Morris went on to criticize the American people, who he said “are insensitive to foreign sensibilities, who are lazy, obese, complacent and increasingly perplexed as to why we are losing our place in the world to people who are more dynamic than us and more disciplined.”

Knowing Morris, I highly doubt these comments stem from any kind of Menckenian individualism. Rather, I suspect that Morris is one of those war-crazed neocon types who thinks that various iron-fisted militarists  like the British imperials and the Spartans should be emulated. Hence, the stuff about “discipline.”

So the whole exchange just helps to illustrate that shows like “Face the Nation” or “Meet the Press” are a complete waste of time.  Who watches these shows? I mean, other than octogenarians?

But to answer the question posed to Morris: ““What would Teddy Roosevelt think of today’s politics, Edmund?””

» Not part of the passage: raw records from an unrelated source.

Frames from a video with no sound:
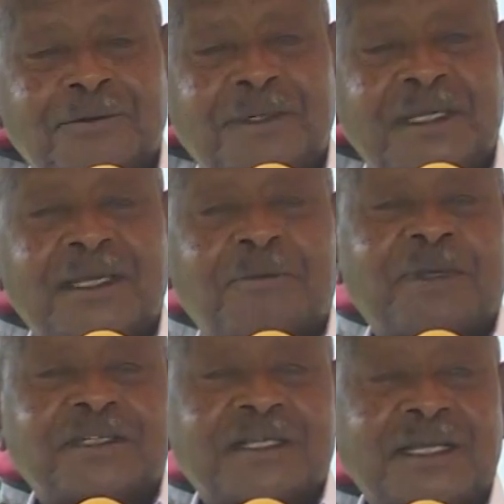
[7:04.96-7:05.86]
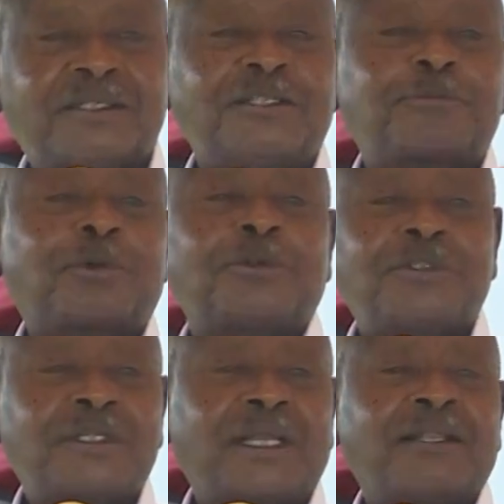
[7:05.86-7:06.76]
where a peasant is
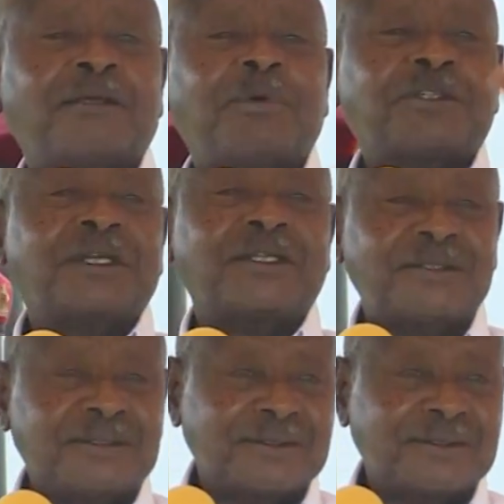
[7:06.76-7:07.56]
producing another peasant.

I can channel ol’ Teddy for you right now and tell you what he would say were he to survey the political scene in America:

Wow, America has really gone down hill since I died. I can’t believe that you people let Negroes hold public office!  For shame. Also, someone told me that you let the dusky races of Central America have nominal control over my great Panama Canal.  The first think you should do is whip those coolies into shape and take that back. In fact, I hear there are Chinamen in warships patrolling those waters. If you’re not careful, Anglo-Saxons won’t rule the world. I shudder to think of such a world.  And worse, I heard that eugenics has fallen out of favor in America. How are you supposed to wipe out the undesirables if you don’t forcibly sterilize all the weak and the Colored people?